* WORK TO BE COMPLETED:
What you return must match the listing below exactly, minus any pictures.
--- EXTRACTED DATA ---
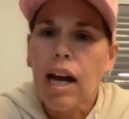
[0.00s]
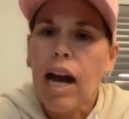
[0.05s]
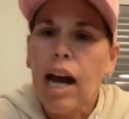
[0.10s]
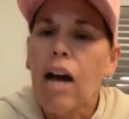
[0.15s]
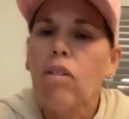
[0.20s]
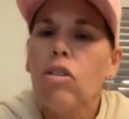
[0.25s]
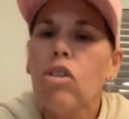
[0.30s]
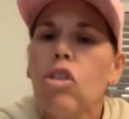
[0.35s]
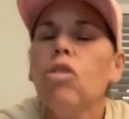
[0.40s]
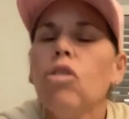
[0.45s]

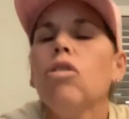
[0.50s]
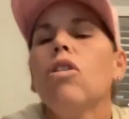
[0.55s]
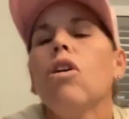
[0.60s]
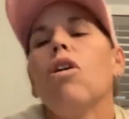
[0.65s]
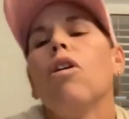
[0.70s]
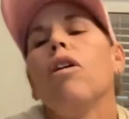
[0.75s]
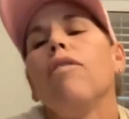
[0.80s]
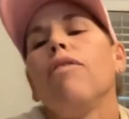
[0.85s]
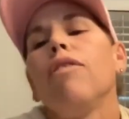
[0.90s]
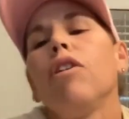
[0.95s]
How do you
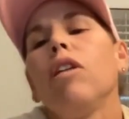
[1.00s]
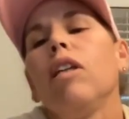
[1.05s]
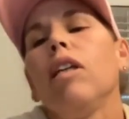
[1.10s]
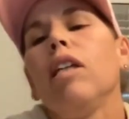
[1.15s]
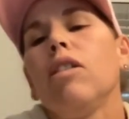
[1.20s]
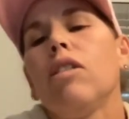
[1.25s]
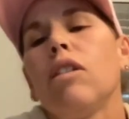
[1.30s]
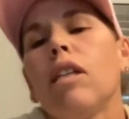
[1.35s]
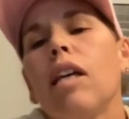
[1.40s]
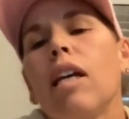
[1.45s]
know if you
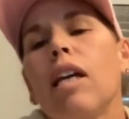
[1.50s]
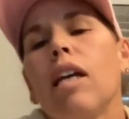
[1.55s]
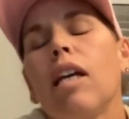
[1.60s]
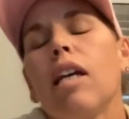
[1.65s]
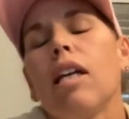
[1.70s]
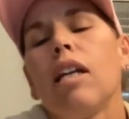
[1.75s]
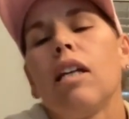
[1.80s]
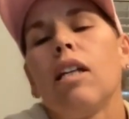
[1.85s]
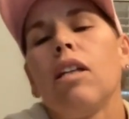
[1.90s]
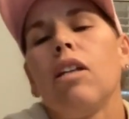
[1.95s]
need to
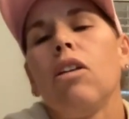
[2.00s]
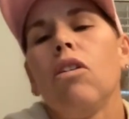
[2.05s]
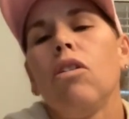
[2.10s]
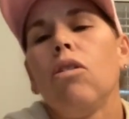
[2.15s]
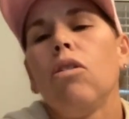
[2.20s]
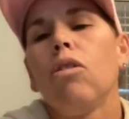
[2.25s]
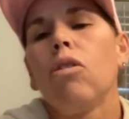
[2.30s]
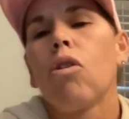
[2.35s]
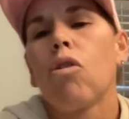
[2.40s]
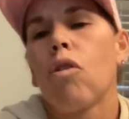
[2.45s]
get a
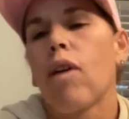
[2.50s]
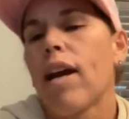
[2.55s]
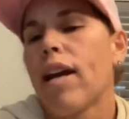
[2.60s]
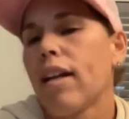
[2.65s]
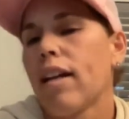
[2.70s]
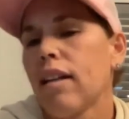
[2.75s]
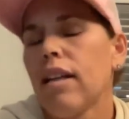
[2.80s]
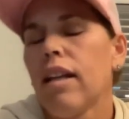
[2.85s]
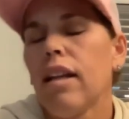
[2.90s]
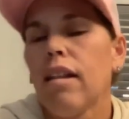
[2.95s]
new
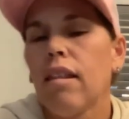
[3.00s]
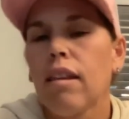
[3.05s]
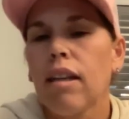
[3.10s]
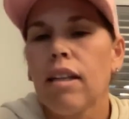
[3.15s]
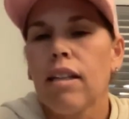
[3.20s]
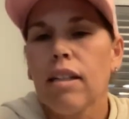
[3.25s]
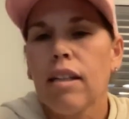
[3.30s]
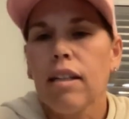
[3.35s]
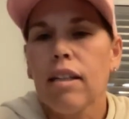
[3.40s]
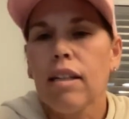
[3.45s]
crank length?
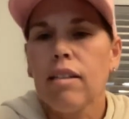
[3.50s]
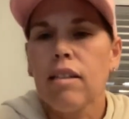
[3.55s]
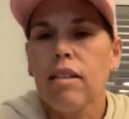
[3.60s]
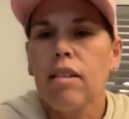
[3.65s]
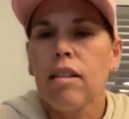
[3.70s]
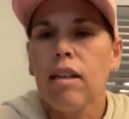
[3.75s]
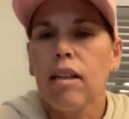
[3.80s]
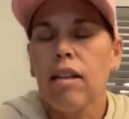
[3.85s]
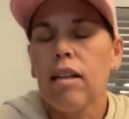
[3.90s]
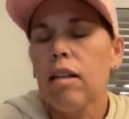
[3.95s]

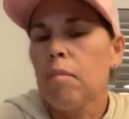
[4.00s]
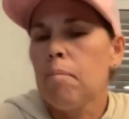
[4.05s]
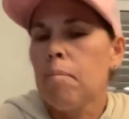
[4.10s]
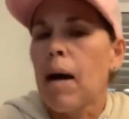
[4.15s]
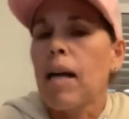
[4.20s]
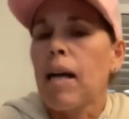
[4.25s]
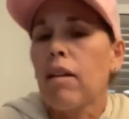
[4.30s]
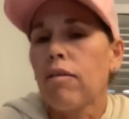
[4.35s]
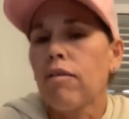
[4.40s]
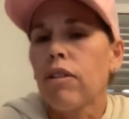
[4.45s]
A
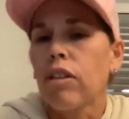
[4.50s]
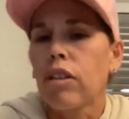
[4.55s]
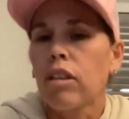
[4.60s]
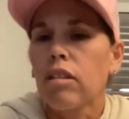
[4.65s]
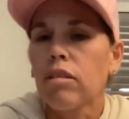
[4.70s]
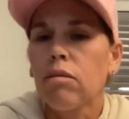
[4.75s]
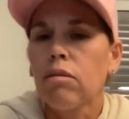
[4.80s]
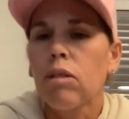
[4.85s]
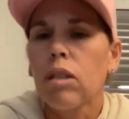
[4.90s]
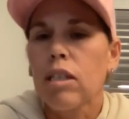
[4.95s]
bike
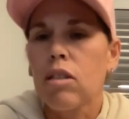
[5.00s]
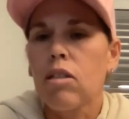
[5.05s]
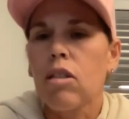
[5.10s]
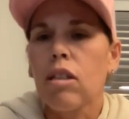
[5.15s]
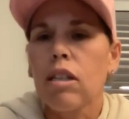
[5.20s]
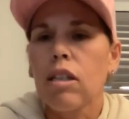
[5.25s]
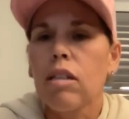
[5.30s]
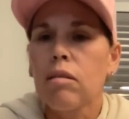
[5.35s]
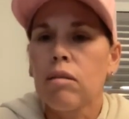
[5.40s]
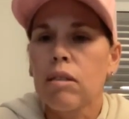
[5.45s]
fitter is
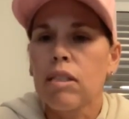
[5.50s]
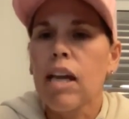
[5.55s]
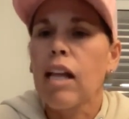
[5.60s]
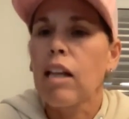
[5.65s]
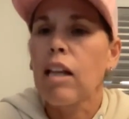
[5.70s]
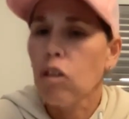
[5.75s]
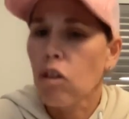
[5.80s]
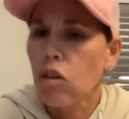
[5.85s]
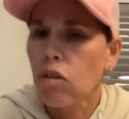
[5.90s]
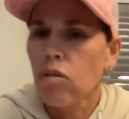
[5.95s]
going to
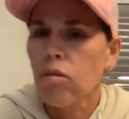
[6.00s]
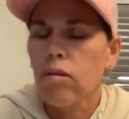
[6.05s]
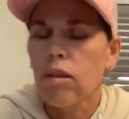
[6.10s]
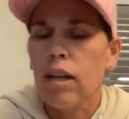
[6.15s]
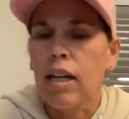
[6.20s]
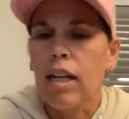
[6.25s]
tell you.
---
* RESPONSE:
[0.00s]
[0.05s]
[0.10s]
[0.15s]
[0.20s]
[0.25s]
[0.30s]
[0.35s]
[0.40s]
[0.45s]

[0.50s]
[0.55s]
[0.60s]
[0.65s]
[0.70s]
[0.75s]
[0.80s]
[0.85s]
[0.90s]
[0.95s]
How do you
[1.00s]
[1.05s]
[1.10s]
[1.15s]
[1.20s]
[1.25s]
[1.30s]
[1.35s]
[1.40s]
[1.45s]
know if you
[1.50s]
[1.55s]
[1.60s]
[1.65s]
[1.70s]
[1.75s]
[1.80s]
[1.85s]
[1.90s]
[1.95s]
need to
[2.00s]
[2.05s]
[2.10s]
[2.15s]
[2.20s]
[2.25s]
[2.30s]
[2.35s]
[2.40s]
[2.45s]
get a
[2.50s]
[2.55s]
[2.60s]
[2.65s]
[2.70s]
[2.75s]
[2.80s]
[2.85s]
[2.90s]
[2.95s]
new
[3.00s]
[3.05s]
[3.10s]
[3.15s]
[3.20s]
[3.25s]
[3.30s]
[3.35s]
[3.40s]
[3.45s]
crank length?
[3.50s]
[3.55s]
[3.60s]
[3.65s]
[3.70s]
[3.75s]
[3.80s]
[3.85s]
[3.90s]
[3.95s]

[4.00s]
[4.05s]
[4.10s]
[4.15s]
[4.20s]
[4.25s]
[4.30s]
[4.35s]
[4.40s]
[4.45s]
A
[4.50s]
[4.55s]
[4.60s]
[4.65s]
[4.70s]
[4.75s]
[4.80s]
[4.85s]
[4.90s]
[4.95s]
bike
[5.00s]
[5.05s]
[5.10s]
[5.15s]
[5.20s]
[5.25s]
[5.30s]
[5.35s]
[5.40s]
[5.45s]
fitter is
[5.50s]
[5.55s]
[5.60s]
[5.65s]
[5.70s]
[5.75s]
[5.80s]
[5.85s]
[5.90s]
[5.95s]
going to
[6.00s]
[6.05s]
[6.10s]
[6.15s]
[6.20s]
[6.25s]
tell you.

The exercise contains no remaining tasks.